Copy exactly, please, each line of the data below until the line that contains "[00:00:02.00]" has been copied, beginning at the top.

Task input:
—————
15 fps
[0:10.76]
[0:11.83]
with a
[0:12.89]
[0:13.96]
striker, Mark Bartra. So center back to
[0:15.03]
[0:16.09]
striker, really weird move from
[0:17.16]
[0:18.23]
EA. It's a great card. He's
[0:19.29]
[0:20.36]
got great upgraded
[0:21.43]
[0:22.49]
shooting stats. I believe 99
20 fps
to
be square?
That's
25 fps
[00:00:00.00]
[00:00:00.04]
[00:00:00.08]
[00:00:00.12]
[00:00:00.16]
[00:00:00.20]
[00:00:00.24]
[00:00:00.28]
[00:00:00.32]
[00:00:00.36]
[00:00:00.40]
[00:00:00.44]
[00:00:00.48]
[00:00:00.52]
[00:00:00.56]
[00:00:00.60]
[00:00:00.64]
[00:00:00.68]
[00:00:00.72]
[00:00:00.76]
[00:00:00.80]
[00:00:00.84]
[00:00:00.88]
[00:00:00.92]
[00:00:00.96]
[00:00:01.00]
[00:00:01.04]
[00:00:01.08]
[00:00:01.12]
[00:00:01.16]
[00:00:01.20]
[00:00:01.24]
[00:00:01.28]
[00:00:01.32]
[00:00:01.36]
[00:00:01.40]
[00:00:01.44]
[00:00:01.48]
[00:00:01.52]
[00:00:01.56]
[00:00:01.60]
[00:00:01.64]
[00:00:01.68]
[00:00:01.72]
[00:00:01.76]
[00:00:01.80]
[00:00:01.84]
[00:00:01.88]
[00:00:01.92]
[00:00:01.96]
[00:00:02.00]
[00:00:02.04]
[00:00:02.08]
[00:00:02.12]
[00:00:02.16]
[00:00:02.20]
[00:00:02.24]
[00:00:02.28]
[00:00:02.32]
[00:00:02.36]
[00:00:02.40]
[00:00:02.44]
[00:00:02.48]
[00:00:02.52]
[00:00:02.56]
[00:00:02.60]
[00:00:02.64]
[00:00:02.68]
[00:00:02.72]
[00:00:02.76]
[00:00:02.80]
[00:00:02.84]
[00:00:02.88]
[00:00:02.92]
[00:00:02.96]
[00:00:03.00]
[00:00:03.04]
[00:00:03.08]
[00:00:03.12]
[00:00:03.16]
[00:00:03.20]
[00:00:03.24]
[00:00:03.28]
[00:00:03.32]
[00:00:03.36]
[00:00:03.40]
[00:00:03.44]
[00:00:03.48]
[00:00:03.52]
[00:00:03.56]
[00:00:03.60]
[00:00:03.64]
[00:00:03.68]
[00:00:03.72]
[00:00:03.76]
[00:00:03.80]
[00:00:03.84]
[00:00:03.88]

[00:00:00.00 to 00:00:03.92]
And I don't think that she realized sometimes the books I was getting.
—————
Expected output:
15 fps
[0:10.76]
[0:11.83]
with a
[0:12.89]
[0:13.96]
striker, Mark Bartra. So center back to
[0:15.03]
[0:16.09]
striker, really weird move from
[0:17.16]
[0:18.23]
EA. It's a great card. He's
[0:19.29]
[0:20.36]
got great upgraded
[0:21.43]
[0:22.49]
shooting stats. I believe 99
20 fps
to
be square?
That's
25 fps
[00:00:00.00]
[00:00:00.04]
[00:00:00.08]
[00:00:00.12]
[00:00:00.16]
[00:00:00.20]
[00:00:00.24]
[00:00:00.28]
[00:00:00.32]
[00:00:00.36]
[00:00:00.40]
[00:00:00.44]
[00:00:00.48]
[00:00:00.52]
[00:00:00.56]
[00:00:00.60]
[00:00:00.64]
[00:00:00.68]
[00:00:00.72]
[00:00:00.76]
[00:00:00.80]
[00:00:00.84]
[00:00:00.88]
[00:00:00.92]
[00:00:00.96]
[00:00:01.00]
[00:00:01.04]
[00:00:01.08]
[00:00:01.12]
[00:00:01.16]
[00:00:01.20]
[00:00:01.24]
[00:00:01.28]
[00:00:01.32]
[00:00:01.36]
[00:00:01.40]
[00:00:01.44]
[00:00:01.48]
[00:00:01.52]
[00:00:01.56]
[00:00:01.60]
[00:00:01.64]
[00:00:01.68]
[00:00:01.72]
[00:00:01.76]
[00:00:01.80]
[00:00:01.84]
[00:00:01.88]
[00:00:01.92]
[00:00:01.96]
[00:00:02.00]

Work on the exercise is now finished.